YOUR OBJECTIVE:
Quote the whole listing word for word, please.

EXERCISE MATERIALS:
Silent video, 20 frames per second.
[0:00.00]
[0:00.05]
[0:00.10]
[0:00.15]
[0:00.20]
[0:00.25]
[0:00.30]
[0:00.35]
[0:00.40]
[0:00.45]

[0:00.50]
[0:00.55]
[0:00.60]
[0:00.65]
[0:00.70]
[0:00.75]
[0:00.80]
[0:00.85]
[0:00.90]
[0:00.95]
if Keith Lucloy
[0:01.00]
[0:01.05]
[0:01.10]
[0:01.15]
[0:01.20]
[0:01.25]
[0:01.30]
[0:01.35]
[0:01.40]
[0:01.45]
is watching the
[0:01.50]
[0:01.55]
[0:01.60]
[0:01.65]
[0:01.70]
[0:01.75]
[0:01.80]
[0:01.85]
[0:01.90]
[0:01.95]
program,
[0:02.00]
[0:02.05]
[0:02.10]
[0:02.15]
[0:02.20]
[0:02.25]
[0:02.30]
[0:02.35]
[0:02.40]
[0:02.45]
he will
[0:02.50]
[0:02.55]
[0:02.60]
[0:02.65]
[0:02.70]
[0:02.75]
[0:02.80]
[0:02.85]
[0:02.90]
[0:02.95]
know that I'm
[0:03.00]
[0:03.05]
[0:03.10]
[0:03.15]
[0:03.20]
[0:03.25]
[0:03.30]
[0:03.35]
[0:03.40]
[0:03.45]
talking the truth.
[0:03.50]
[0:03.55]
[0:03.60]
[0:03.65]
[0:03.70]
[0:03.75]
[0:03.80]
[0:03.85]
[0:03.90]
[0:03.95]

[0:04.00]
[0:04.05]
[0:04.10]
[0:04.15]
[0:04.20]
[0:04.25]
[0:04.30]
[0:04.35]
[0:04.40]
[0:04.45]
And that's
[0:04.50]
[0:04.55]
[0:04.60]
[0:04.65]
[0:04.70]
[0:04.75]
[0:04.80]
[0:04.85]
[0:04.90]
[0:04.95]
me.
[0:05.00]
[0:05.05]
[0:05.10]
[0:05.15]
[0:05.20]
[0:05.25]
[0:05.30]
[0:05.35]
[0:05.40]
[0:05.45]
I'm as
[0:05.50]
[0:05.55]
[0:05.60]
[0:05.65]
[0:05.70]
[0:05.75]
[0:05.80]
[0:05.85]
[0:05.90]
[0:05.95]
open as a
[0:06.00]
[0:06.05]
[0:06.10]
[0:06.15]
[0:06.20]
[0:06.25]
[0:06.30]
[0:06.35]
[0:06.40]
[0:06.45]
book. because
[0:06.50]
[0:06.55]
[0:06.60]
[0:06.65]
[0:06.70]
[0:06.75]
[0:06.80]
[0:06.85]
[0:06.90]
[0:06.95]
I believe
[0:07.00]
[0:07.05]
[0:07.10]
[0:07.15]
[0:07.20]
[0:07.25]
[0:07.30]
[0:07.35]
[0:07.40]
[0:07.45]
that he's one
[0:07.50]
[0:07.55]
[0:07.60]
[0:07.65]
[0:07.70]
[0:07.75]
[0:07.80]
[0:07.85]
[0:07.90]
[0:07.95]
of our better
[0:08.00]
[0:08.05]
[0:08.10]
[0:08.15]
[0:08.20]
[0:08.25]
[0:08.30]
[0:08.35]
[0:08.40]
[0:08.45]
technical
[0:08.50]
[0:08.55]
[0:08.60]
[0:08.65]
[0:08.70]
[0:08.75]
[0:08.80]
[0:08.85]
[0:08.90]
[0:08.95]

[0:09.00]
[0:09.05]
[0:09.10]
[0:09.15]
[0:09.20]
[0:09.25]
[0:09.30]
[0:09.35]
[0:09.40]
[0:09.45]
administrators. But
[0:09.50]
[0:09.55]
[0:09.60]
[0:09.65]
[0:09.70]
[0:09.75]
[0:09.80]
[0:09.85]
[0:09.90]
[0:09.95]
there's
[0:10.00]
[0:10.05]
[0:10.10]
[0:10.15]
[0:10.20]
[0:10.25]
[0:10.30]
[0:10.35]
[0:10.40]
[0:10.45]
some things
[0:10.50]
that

RESULT FOR THIS EXERCISE:
Silent video, 20 frames per second.
[0:00.00]
[0:00.05]
[0:00.10]
[0:00.15]
[0:00.20]
[0:00.25]
[0:00.30]
[0:00.35]
[0:00.40]
[0:00.45]

[0:00.50]
[0:00.55]
[0:00.60]
[0:00.65]
[0:00.70]
[0:00.75]
[0:00.80]
[0:00.85]
[0:00.90]
[0:00.95]
if Keith Lucloy
[0:01.00]
[0:01.05]
[0:01.10]
[0:01.15]
[0:01.20]
[0:01.25]
[0:01.30]
[0:01.35]
[0:01.40]
[0:01.45]
is watching the
[0:01.50]
[0:01.55]
[0:01.60]
[0:01.65]
[0:01.70]
[0:01.75]
[0:01.80]
[0:01.85]
[0:01.90]
[0:01.95]
program,
[0:02.00]
[0:02.05]
[0:02.10]
[0:02.15]
[0:02.20]
[0:02.25]
[0:02.30]
[0:02.35]
[0:02.40]
[0:02.45]
he will
[0:02.50]
[0:02.55]
[0:02.60]
[0:02.65]
[0:02.70]
[0:02.75]
[0:02.80]
[0:02.85]
[0:02.90]
[0:02.95]
know that I'm
[0:03.00]
[0:03.05]
[0:03.10]
[0:03.15]
[0:03.20]
[0:03.25]
[0:03.30]
[0:03.35]
[0:03.40]
[0:03.45]
talking the truth.
[0:03.50]
[0:03.55]
[0:03.60]
[0:03.65]
[0:03.70]
[0:03.75]
[0:03.80]
[0:03.85]
[0:03.90]
[0:03.95]

[0:04.00]
[0:04.05]
[0:04.10]
[0:04.15]
[0:04.20]
[0:04.25]
[0:04.30]
[0:04.35]
[0:04.40]
[0:04.45]
And that's
[0:04.50]
[0:04.55]
[0:04.60]
[0:04.65]
[0:04.70]
[0:04.75]
[0:04.80]
[0:04.85]
[0:04.90]
[0:04.95]
me.
[0:05.00]
[0:05.05]
[0:05.10]
[0:05.15]
[0:05.20]
[0:05.25]
[0:05.30]
[0:05.35]
[0:05.40]
[0:05.45]
I'm as
[0:05.50]
[0:05.55]
[0:05.60]
[0:05.65]
[0:05.70]
[0:05.75]
[0:05.80]
[0:05.85]
[0:05.90]
[0:05.95]
open as a
[0:06.00]
[0:06.05]
[0:06.10]
[0:06.15]
[0:06.20]
[0:06.25]
[0:06.30]
[0:06.35]
[0:06.40]
[0:06.45]
book. because
[0:06.50]
[0:06.55]
[0:06.60]
[0:06.65]
[0:06.70]
[0:06.75]
[0:06.80]
[0:06.85]
[0:06.90]
[0:06.95]
I believe
[0:07.00]
[0:07.05]
[0:07.10]
[0:07.15]
[0:07.20]
[0:07.25]
[0:07.30]
[0:07.35]
[0:07.40]
[0:07.45]
that he's one
[0:07.50]
[0:07.55]
[0:07.60]
[0:07.65]
[0:07.70]
[0:07.75]
[0:07.80]
[0:07.85]
[0:07.90]
[0:07.95]
of our better
[0:08.00]
[0:08.05]
[0:08.10]
[0:08.15]
[0:08.20]
[0:08.25]
[0:08.30]
[0:08.35]
[0:08.40]
[0:08.45]
technical
[0:08.50]
[0:08.55]
[0:08.60]
[0:08.65]
[0:08.70]
[0:08.75]
[0:08.80]
[0:08.85]
[0:08.90]
[0:08.95]

[0:09.00]
[0:09.05]
[0:09.10]
[0:09.15]
[0:09.20]
[0:09.25]
[0:09.30]
[0:09.35]
[0:09.40]
[0:09.45]
administrators. But
[0:09.50]
[0:09.55]
[0:09.60]
[0:09.65]
[0:09.70]
[0:09.75]
[0:09.80]
[0:09.85]
[0:09.90]
[0:09.95]
there's
[0:10.00]
[0:10.05]
[0:10.10]
[0:10.15]
[0:10.20]
[0:10.25]
[0:10.30]
[0:10.35]
[0:10.40]
[0:10.45]
some things
[0:10.50]
that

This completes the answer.